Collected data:
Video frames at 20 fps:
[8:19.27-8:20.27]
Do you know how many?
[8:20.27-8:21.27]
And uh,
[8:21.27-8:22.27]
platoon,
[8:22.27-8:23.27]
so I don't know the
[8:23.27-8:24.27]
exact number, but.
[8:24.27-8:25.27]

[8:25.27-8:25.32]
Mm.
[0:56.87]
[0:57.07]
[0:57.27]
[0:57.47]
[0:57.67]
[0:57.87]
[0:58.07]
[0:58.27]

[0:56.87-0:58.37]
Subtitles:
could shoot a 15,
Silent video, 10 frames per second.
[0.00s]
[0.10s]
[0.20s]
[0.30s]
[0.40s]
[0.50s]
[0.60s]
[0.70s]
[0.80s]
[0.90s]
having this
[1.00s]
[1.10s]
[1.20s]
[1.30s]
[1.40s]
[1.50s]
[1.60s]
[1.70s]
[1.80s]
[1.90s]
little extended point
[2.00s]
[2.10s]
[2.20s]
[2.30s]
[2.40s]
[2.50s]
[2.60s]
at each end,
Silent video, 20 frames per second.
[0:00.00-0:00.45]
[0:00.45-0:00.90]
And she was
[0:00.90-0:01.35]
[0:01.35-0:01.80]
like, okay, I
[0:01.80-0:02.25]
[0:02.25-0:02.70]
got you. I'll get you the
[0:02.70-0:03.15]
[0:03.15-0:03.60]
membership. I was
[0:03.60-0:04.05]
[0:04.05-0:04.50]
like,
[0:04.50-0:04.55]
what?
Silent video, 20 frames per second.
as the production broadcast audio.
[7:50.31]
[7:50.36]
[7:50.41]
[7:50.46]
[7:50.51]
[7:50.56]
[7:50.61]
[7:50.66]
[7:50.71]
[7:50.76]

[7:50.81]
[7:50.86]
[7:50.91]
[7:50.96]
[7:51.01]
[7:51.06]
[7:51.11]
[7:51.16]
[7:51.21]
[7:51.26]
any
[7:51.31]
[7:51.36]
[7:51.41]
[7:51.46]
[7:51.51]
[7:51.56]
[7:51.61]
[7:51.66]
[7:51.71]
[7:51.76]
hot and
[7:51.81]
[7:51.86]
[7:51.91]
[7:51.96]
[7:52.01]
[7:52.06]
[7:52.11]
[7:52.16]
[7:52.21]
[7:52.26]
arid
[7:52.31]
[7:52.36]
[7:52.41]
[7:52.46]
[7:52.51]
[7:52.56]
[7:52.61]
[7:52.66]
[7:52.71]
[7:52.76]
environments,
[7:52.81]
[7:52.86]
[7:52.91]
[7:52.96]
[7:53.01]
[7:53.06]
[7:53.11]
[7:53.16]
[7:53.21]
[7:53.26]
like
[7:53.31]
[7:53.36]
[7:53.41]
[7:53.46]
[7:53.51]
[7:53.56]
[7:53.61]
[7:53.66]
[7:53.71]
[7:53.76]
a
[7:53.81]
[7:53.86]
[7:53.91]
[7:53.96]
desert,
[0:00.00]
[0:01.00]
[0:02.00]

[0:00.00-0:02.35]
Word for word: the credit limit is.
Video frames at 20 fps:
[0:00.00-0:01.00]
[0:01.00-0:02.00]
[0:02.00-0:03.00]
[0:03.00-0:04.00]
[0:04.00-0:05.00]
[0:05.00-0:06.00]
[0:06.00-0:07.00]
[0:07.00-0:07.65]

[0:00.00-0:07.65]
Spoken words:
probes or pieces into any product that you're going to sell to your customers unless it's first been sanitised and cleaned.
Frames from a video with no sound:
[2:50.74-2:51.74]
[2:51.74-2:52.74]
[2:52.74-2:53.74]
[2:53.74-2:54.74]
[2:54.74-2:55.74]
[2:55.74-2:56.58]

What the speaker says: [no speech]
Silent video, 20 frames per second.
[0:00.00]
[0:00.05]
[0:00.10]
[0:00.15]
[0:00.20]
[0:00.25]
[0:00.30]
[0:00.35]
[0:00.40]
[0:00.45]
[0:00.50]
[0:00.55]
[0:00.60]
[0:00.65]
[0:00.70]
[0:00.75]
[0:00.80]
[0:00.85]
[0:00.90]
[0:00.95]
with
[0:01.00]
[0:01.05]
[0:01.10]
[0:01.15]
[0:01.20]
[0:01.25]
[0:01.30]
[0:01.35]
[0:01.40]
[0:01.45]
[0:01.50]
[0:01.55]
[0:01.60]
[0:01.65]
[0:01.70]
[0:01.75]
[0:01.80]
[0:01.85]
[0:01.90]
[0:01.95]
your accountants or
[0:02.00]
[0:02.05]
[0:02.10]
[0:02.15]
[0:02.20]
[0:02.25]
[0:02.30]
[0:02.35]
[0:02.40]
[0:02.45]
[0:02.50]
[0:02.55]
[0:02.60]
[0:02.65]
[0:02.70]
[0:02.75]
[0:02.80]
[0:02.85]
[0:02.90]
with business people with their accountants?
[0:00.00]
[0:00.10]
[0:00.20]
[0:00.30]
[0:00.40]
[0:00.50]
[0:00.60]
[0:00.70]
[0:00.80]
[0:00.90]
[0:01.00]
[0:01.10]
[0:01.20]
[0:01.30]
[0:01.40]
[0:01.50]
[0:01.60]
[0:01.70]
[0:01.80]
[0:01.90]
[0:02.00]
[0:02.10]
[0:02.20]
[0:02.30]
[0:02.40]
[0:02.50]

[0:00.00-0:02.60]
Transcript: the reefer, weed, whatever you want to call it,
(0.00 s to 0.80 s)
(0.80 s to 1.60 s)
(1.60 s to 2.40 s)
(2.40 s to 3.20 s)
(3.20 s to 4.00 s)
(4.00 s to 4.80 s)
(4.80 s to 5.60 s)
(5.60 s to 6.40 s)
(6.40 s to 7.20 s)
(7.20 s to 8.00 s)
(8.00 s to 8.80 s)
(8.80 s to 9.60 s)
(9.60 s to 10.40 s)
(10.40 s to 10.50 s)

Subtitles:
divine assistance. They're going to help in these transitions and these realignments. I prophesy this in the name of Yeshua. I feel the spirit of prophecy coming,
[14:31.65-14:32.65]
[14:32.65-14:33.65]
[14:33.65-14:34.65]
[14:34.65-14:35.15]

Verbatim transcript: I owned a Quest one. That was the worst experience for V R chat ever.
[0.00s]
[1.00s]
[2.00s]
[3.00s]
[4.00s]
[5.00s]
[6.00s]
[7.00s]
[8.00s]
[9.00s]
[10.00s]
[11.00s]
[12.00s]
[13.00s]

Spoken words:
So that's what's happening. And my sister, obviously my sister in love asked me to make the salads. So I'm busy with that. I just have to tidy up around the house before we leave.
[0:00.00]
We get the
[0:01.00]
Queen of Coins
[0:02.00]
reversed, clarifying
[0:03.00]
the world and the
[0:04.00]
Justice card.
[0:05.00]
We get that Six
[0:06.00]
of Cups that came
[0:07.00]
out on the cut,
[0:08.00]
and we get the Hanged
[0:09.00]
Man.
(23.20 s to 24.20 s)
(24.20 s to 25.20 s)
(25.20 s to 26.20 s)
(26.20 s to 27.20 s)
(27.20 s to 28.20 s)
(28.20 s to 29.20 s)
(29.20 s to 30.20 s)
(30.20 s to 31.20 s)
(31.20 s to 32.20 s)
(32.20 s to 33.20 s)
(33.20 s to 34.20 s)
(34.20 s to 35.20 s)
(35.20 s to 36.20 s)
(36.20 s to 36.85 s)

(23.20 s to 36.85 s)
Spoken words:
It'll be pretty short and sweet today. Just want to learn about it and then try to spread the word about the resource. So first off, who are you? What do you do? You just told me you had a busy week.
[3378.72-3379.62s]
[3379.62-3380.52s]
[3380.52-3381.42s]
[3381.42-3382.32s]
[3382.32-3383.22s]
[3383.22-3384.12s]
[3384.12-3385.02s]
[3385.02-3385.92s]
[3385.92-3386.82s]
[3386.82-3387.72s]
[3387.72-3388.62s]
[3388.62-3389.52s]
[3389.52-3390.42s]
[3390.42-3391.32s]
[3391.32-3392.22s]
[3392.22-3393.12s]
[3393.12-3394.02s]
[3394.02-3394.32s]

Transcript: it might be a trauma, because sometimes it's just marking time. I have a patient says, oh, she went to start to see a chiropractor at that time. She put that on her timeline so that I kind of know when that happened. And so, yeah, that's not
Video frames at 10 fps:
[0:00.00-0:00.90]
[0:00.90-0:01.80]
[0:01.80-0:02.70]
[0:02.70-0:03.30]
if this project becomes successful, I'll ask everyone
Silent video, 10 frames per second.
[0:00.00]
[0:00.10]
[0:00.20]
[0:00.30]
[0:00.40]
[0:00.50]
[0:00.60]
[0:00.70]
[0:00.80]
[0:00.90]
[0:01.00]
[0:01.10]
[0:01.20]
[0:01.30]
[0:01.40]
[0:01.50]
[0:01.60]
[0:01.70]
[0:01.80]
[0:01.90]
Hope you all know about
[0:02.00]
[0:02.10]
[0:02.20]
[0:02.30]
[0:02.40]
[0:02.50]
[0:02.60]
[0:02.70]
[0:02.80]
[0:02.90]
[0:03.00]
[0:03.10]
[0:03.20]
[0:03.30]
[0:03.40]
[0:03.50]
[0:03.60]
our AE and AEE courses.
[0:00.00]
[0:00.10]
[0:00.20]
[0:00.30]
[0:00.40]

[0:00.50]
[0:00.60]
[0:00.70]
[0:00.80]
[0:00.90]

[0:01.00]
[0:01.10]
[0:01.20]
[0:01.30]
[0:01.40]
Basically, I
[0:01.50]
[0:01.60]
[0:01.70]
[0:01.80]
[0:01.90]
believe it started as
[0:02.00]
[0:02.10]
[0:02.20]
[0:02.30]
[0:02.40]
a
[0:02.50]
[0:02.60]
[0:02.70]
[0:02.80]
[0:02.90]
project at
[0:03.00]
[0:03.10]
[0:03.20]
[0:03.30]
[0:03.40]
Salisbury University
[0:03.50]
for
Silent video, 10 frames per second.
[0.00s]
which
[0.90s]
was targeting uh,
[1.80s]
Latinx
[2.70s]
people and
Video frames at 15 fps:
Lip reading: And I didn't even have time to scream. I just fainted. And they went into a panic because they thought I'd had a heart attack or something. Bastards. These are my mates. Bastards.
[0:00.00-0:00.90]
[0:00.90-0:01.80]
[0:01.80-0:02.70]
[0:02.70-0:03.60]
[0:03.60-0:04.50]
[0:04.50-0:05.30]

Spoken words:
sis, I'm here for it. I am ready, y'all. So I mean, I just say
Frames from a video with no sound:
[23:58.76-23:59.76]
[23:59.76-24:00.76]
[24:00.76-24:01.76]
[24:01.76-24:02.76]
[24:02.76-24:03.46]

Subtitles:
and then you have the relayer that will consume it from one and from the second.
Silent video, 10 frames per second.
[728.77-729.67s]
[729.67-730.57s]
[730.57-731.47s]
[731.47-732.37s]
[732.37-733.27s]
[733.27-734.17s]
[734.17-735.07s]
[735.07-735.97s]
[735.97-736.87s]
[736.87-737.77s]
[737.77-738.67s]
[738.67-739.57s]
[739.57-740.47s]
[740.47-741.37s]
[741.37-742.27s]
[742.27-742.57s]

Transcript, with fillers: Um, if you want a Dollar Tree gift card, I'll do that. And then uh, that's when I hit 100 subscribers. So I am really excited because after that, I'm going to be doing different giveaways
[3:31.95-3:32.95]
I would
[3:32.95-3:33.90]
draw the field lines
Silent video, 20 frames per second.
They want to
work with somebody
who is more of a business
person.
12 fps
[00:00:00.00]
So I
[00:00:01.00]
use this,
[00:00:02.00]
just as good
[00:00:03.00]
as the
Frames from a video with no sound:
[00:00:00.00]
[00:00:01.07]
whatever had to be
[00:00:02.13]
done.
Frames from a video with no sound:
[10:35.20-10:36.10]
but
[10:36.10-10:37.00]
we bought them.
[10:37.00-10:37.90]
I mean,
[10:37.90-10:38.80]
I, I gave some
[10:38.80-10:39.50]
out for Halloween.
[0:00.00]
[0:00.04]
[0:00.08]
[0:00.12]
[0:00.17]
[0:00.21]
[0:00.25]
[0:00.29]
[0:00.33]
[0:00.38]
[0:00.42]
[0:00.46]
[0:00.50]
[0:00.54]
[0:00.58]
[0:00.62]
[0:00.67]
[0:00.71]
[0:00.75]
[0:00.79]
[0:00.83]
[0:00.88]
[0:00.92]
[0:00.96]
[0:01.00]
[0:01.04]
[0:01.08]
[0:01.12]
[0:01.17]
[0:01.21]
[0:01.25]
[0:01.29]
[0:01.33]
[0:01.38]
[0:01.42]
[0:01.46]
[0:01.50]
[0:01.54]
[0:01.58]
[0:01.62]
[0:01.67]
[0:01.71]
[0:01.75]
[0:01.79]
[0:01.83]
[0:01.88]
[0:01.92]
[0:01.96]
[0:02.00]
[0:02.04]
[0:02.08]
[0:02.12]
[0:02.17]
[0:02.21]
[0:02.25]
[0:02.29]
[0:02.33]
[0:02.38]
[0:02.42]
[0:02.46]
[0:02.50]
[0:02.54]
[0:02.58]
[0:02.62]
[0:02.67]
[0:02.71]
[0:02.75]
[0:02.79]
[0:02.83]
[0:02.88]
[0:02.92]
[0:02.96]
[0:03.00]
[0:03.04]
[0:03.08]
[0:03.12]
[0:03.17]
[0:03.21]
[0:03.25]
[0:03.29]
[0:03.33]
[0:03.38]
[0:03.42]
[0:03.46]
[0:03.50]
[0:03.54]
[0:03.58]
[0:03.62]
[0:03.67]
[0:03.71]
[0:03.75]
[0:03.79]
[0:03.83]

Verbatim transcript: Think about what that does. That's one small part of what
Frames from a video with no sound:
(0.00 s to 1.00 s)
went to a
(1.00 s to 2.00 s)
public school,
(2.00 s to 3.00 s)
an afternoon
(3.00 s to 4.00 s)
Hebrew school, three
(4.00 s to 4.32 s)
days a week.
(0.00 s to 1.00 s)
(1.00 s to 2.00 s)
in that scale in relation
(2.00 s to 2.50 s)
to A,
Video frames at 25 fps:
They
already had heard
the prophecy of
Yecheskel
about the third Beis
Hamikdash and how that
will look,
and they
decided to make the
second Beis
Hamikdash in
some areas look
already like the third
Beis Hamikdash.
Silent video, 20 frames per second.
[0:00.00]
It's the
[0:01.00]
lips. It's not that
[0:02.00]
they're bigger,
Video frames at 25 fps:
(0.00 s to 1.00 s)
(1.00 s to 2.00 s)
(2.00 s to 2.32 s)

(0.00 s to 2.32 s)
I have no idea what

# WORK INSTRUCTIONS
Using the records above, copy every line that has the word "Verbatim" in it.

# RESPONSE TO THE TASK
Verbatim transcript: I owned a Quest one. That was the worst experience for V R chat ever.
Verbatim transcript: Think about what that does. That's one small part of what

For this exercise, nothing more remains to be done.